Analyse du récit de la mort

Gilles Ernst

Gilles Ernst analyse le récit de mort chez Bataille.Conduite extrême et proximité de la mort caractérisent ce volume qui donne le goût d'ouvrir les Oeuvres Complètes de Bataille, de vérifier la justesse et d'apprécier la portée des analyses ou tout simplement de lire ces récits de mort. En terminant la lecture de ce livre fouillé, on s'estime mieux armé pour situer la nécrophilie des personnages à l'intérieur de la religion de mort ou du thanatocentrisme de ce romancier, poète et penseur. La mort n'est d'ailleurs qu'un autre mot pour le silence, l'impossible, le rien, l'infini, Dieu. Dans sa conclusion fort suggestive, appelée «Creux», l'auteur note: «Beaucoup d'écrivains ont parlé de la mort; mais rares sont ceux qui, comme lui (Bataille), ont trouvé d'instinct le ton juste et la matière profonde, au point que son texte ne se lit jamais sans stupéfaction: si peu de mots, et tant de choses essentielles qui blessent tout de suite» (op. cit., p.237).
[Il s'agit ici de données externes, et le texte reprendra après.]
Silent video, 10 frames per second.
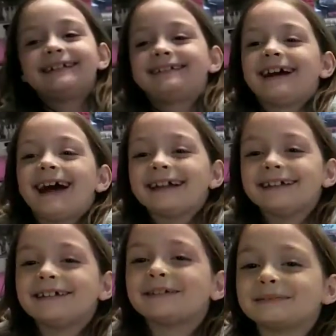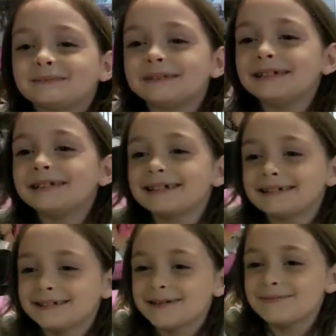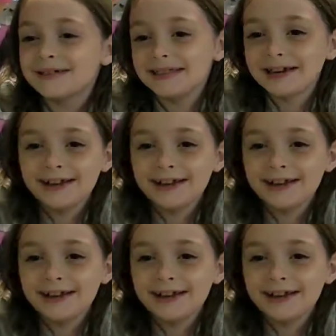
Granny, you really creepy.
La structure du récit de mort chez Bataille peut se définir de deux points de vue. Premièrement, le récit «a pour centre un mort qui est le signe à visage humain de la mort» (p. 115). La mort silencieuse parle par la bouche du mort. La mort elle-même est inaccessible au langage, car elle échappe à notre observation et à notre entendement. Étant «une histoire sans paroles» (p. 9), elle est silence et stupeur. Le récit n'est donc pas habilité à «dire» la mort, mais, par contre, il peut parler du mort. C'est ainsi que Bataille ruse avec la mort et rapporte, en des termes laconiques et brutaux, les faits et les circonstances du décès d'un personnage. Cet événement mortel, qui met en scène moins l'auteur que l'acteur du récit, devient central dans la trame du texte. Bien qu'absente et ineffable, la mort est donc présente sous les apparences d'un mort et souffle dans les coulisses du récit.
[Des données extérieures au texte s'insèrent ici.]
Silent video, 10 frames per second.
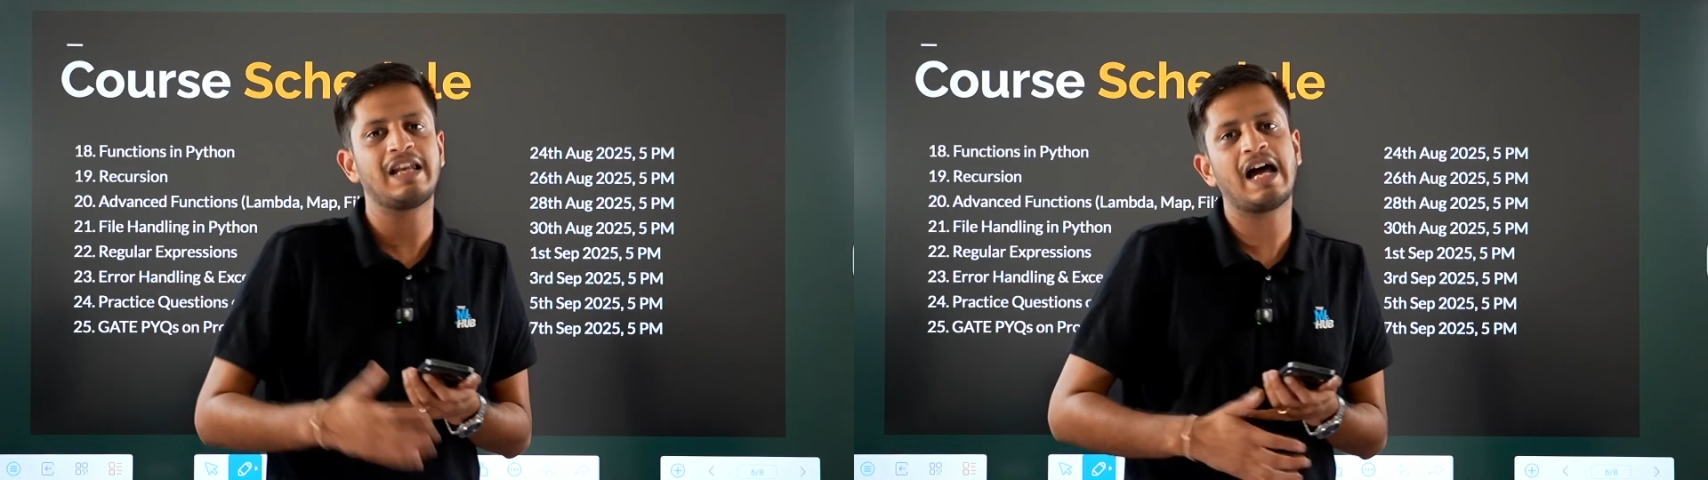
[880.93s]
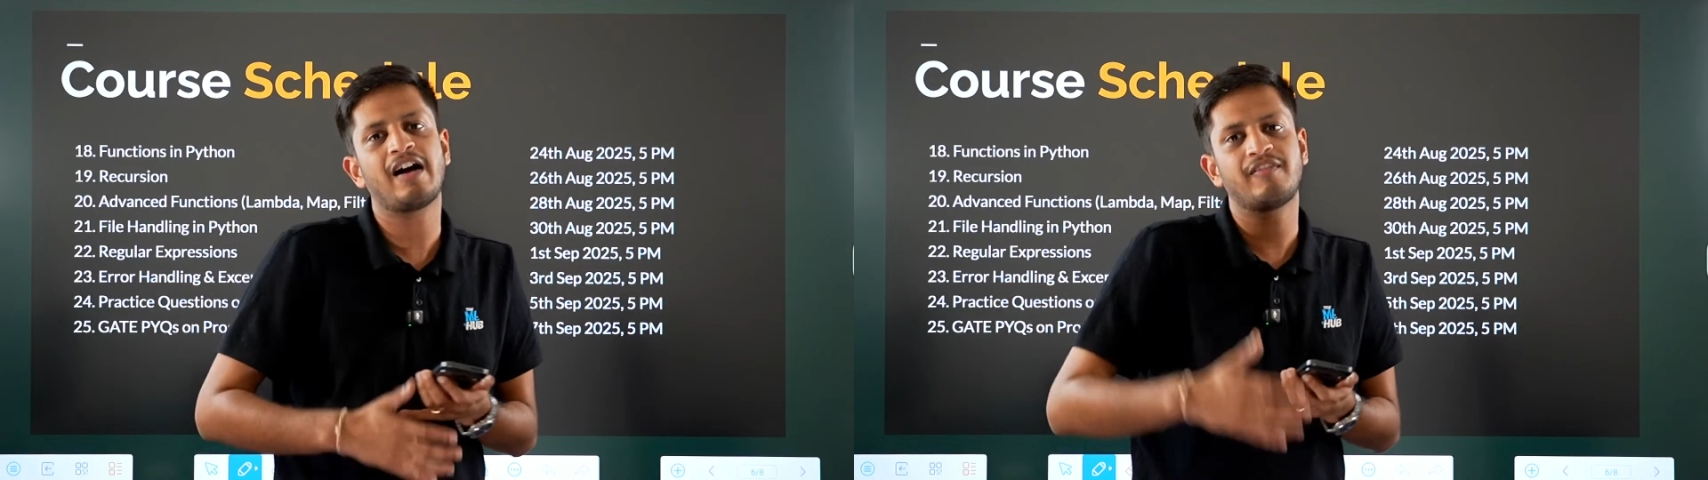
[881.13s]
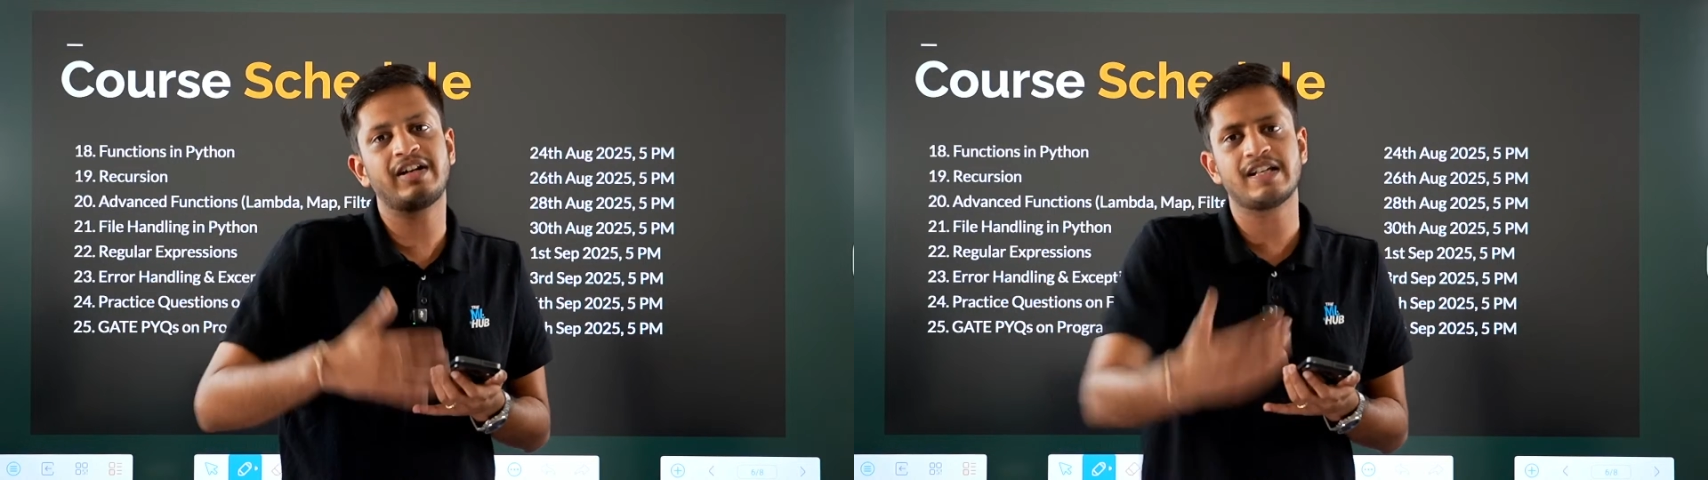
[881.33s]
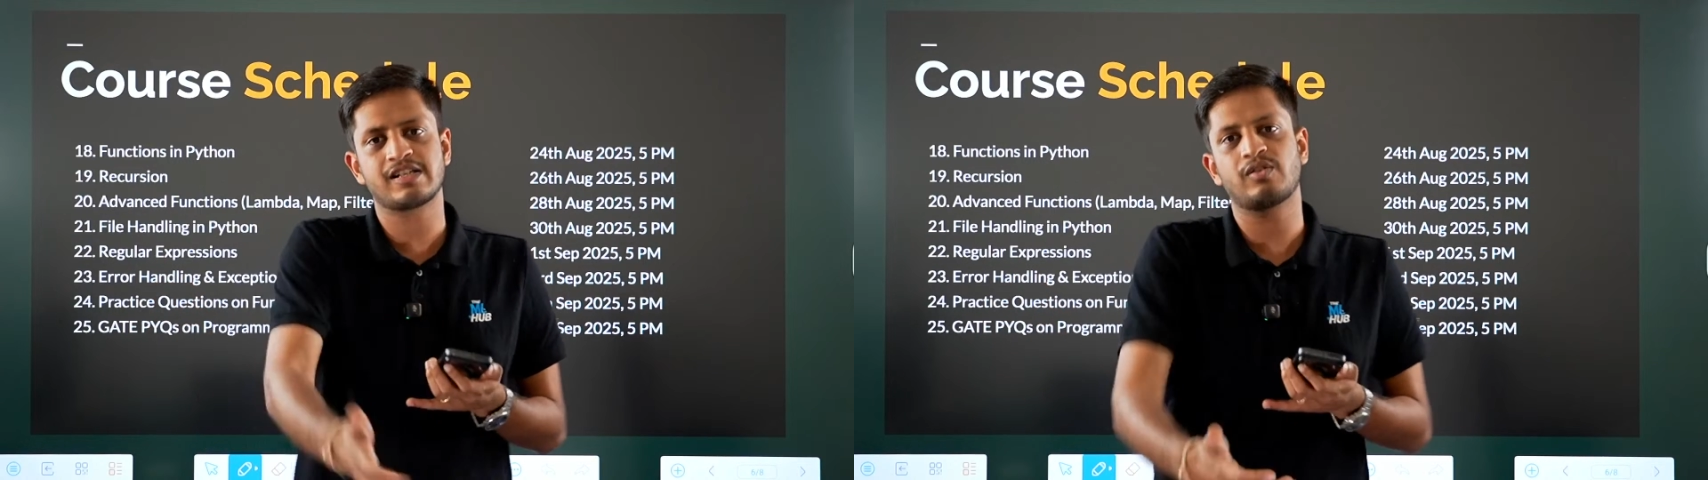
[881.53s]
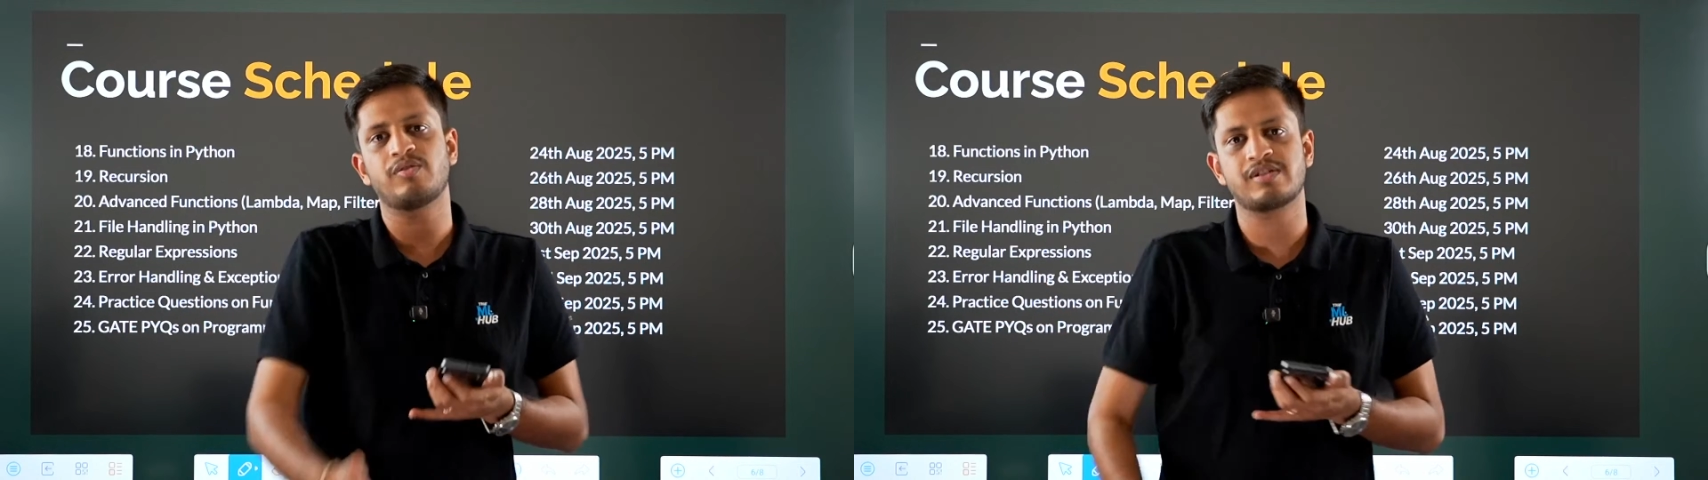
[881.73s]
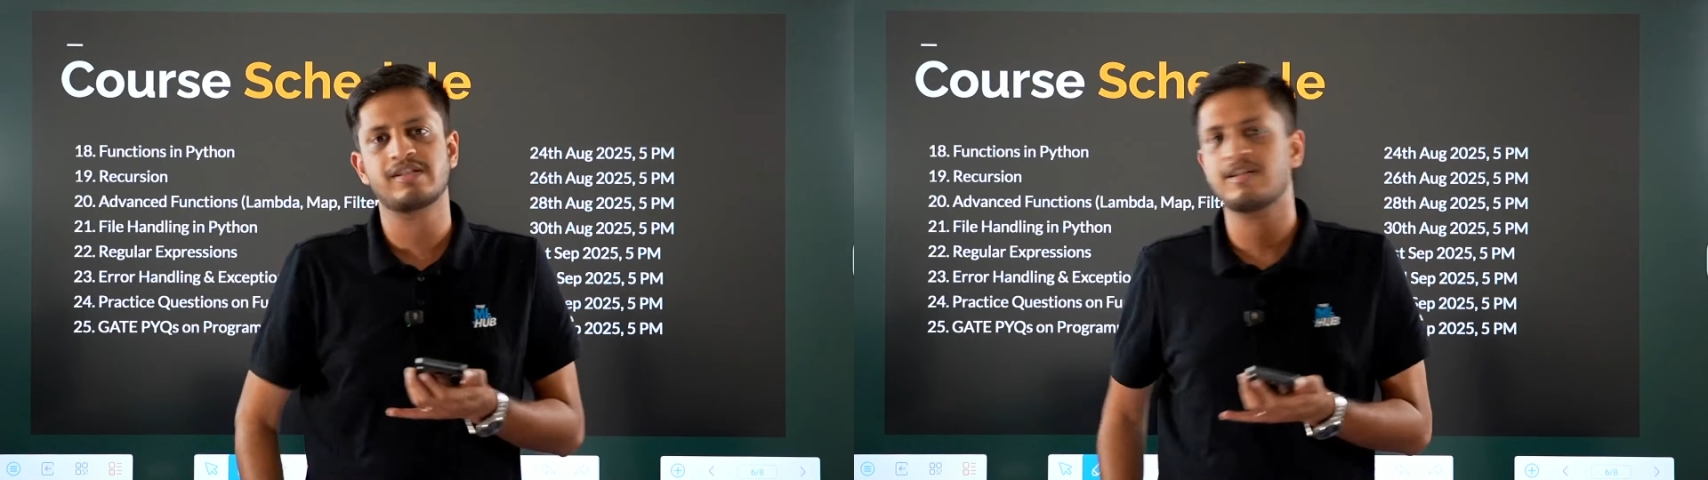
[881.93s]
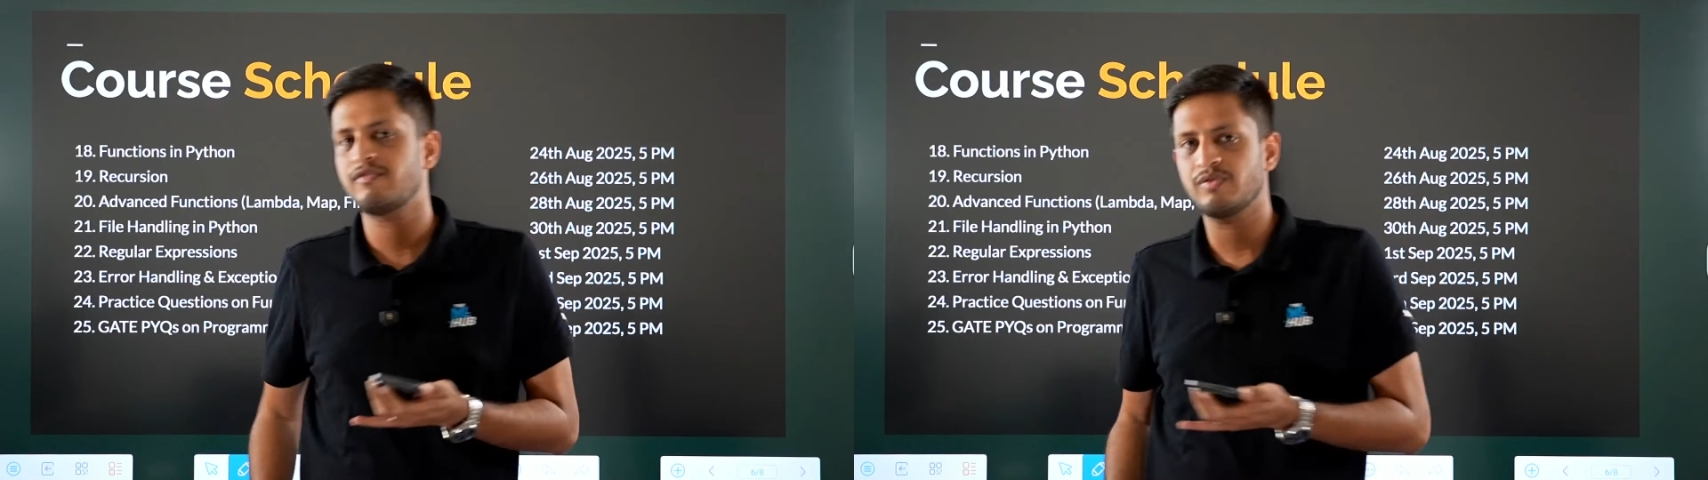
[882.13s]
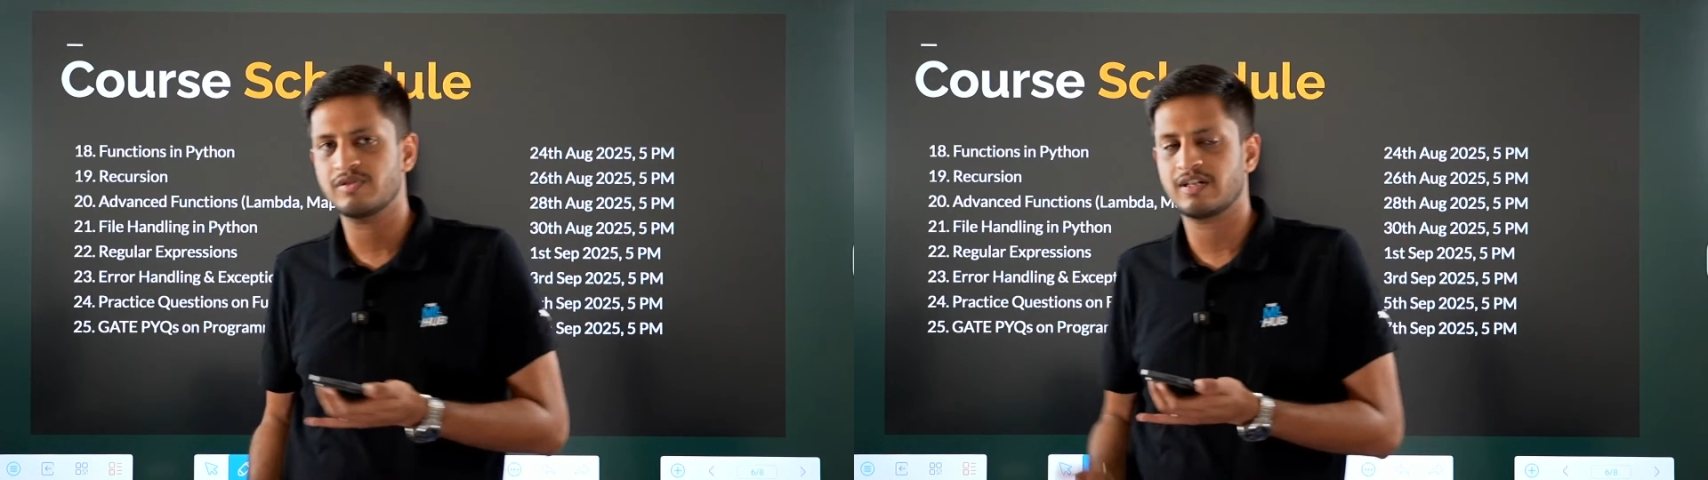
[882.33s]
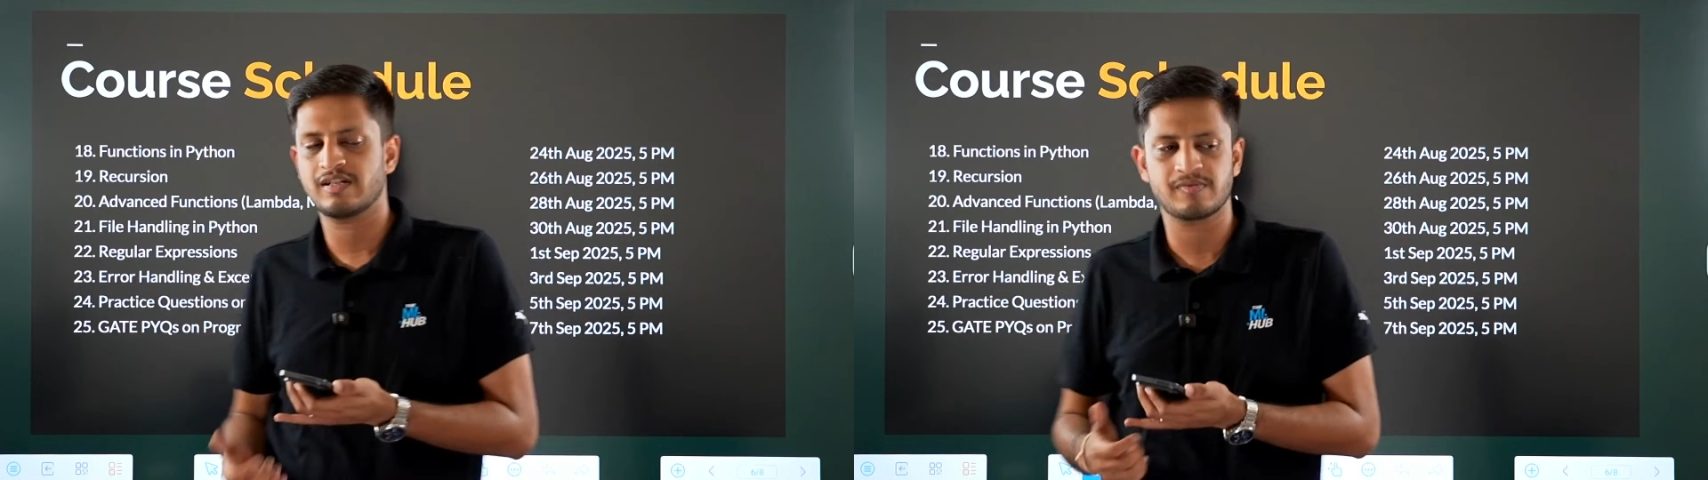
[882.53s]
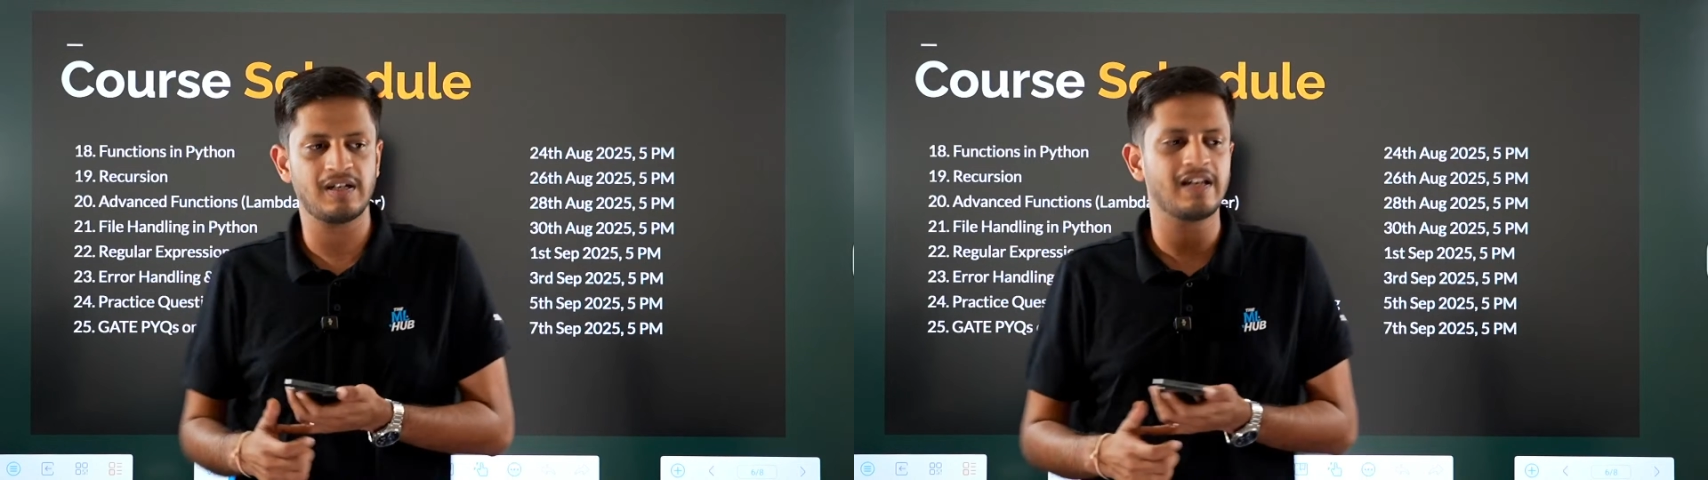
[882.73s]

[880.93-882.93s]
have DSA courses in future as well.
Deuxièmement, «le récit est la relation d'un seul événement par deux séries narratives liées» (p. 116) entre elles, mais dont l'une a la primauté sur l'autre. La «mort finale» d'un personnage est l'événement fondateur d'une «mort seconde» ou du «mourir érotique». Le récit commence par un cadavre, présent ou recherché, par un cadavre que l'on évoque ou dont on se souvient. Ce cadavre déclenche, par la suite, la réunion des amants ou la communication intime et charnelle de deux êtres, qui s'accomplit sur le mode de la transgression. Le mort transgressé devient source de l'amour transgressé. Avec maîtrise et minutie, Ernst dévoile ainsi devant le lecteur la structure des deux schémas narratifs d'une mortalité unique, telle qu'elle se déploie dans les oeuvres de Bataille.
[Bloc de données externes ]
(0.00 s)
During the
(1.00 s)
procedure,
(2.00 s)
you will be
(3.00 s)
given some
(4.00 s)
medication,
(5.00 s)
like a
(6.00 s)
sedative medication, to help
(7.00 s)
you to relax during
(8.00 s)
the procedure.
Selon Bataille, la poésie est le plus de la prose, parce qu'elle exprime mieux le fond de l'être, à savoir le monde de l'en-bas et de l'amour charnel, le monde de l'impossible et de la négativité. Il n'est donc pas étonnant de lire sous la plume d'Ernst, son commentateur, en fin de chapitre: «Le récit de Bataille qui nie les pouvoirs ordinaires du discours se définit au contraire, pour reprendre un mot de Jankélévitch au sujet du silence essentiel de la mort, comme une poétique de l'apoétique>> (p. 57).